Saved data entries
..........

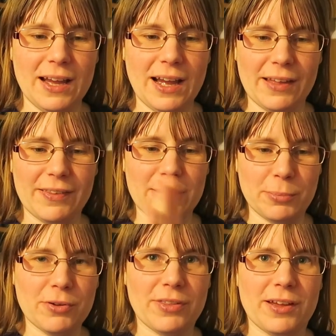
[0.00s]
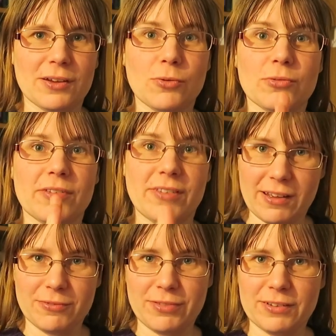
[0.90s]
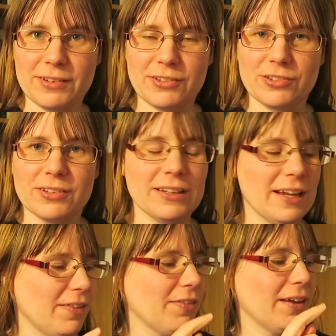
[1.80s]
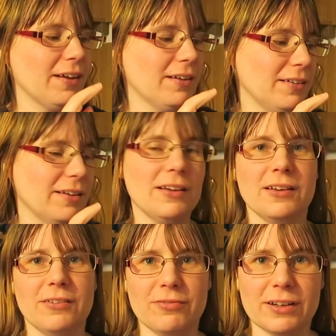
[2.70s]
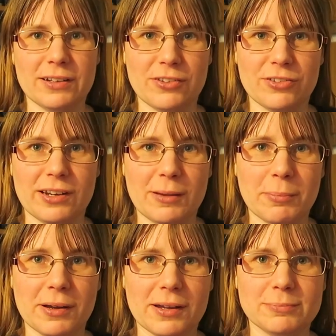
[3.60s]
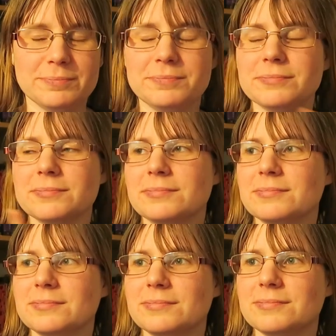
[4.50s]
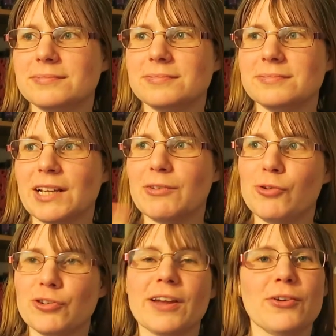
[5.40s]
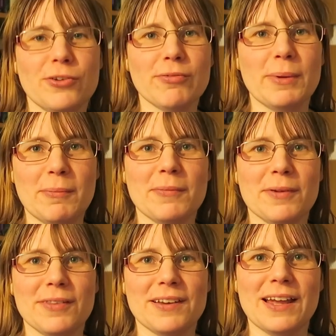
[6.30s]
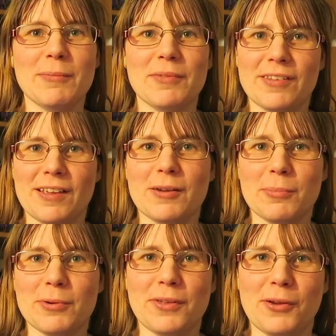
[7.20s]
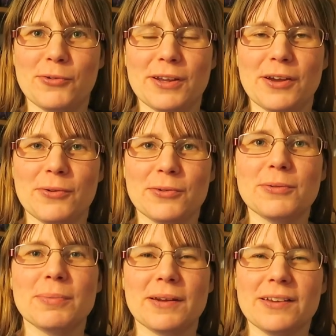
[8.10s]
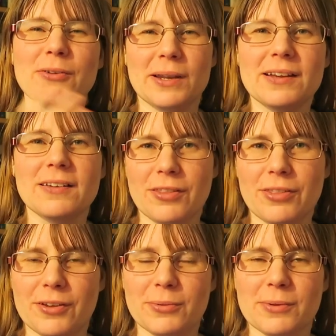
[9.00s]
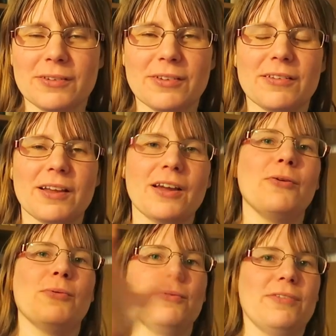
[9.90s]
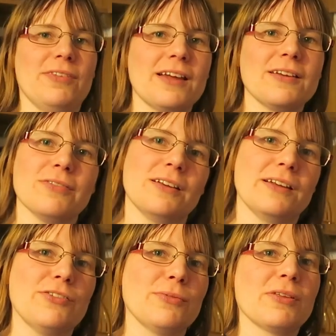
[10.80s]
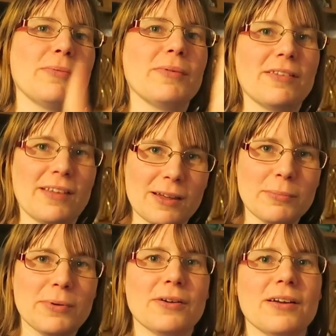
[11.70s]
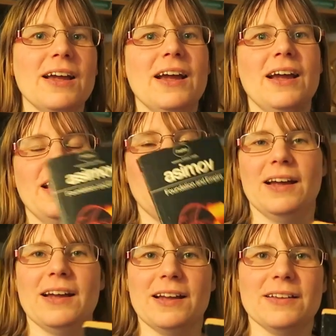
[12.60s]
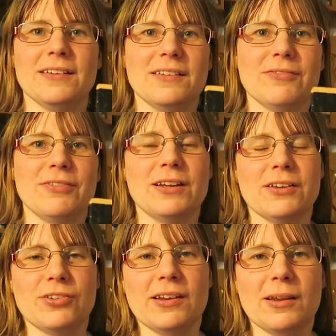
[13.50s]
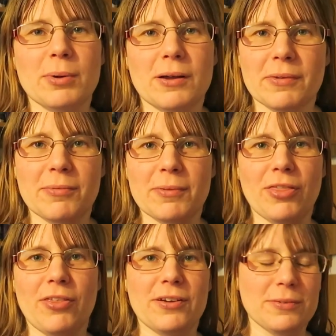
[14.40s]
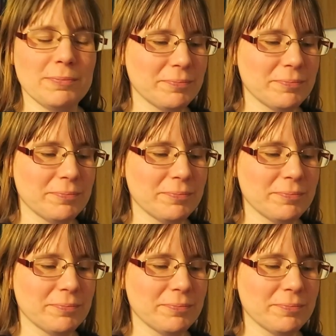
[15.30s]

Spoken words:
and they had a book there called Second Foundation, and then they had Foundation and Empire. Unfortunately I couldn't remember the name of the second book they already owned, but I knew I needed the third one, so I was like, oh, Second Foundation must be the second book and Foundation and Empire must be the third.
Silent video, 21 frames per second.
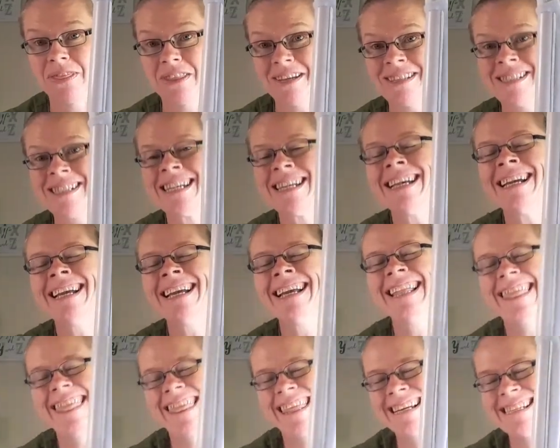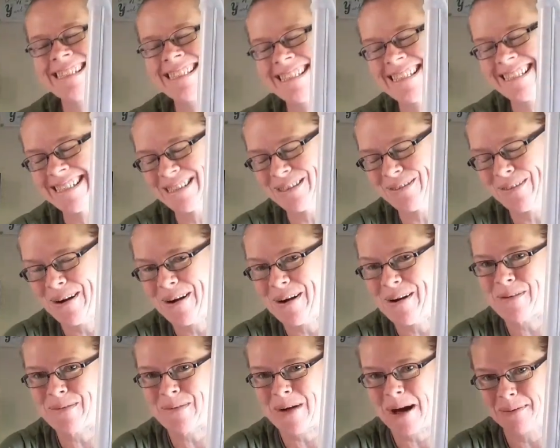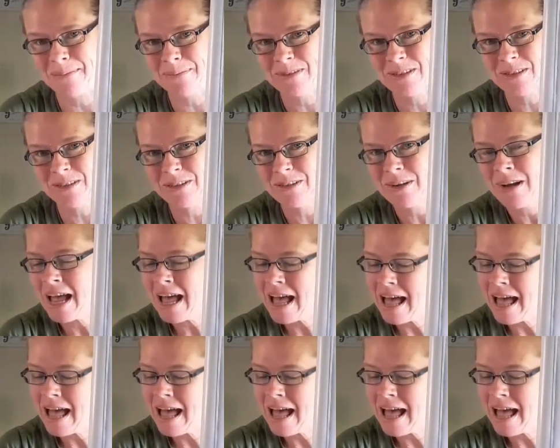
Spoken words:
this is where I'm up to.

..........

**What is needed**
Keep every word of the records above exactly, and return them with no pictures.

**Answer for the task**
[0.00s]
[0.90s]
[1.80s]
[2.70s]
[3.60s]
[4.50s]
[5.40s]
[6.30s]
[7.20s]
[8.10s]
[9.00s]
[9.90s]
[10.80s]
[11.70s]
[12.60s]
[13.50s]
[14.40s]
[15.30s]

Spoken words:
and they had a book there called Second Foundation, and then they had Foundation and Empire. Unfortunately I couldn't remember the name of the second book they already owned, but I knew I needed the third one, so I was like, oh, Second Foundation must be the second book and Foundation and Empire must be the third.
Silent video, 21 frames per second.
Spoken words:
this is where I'm up to.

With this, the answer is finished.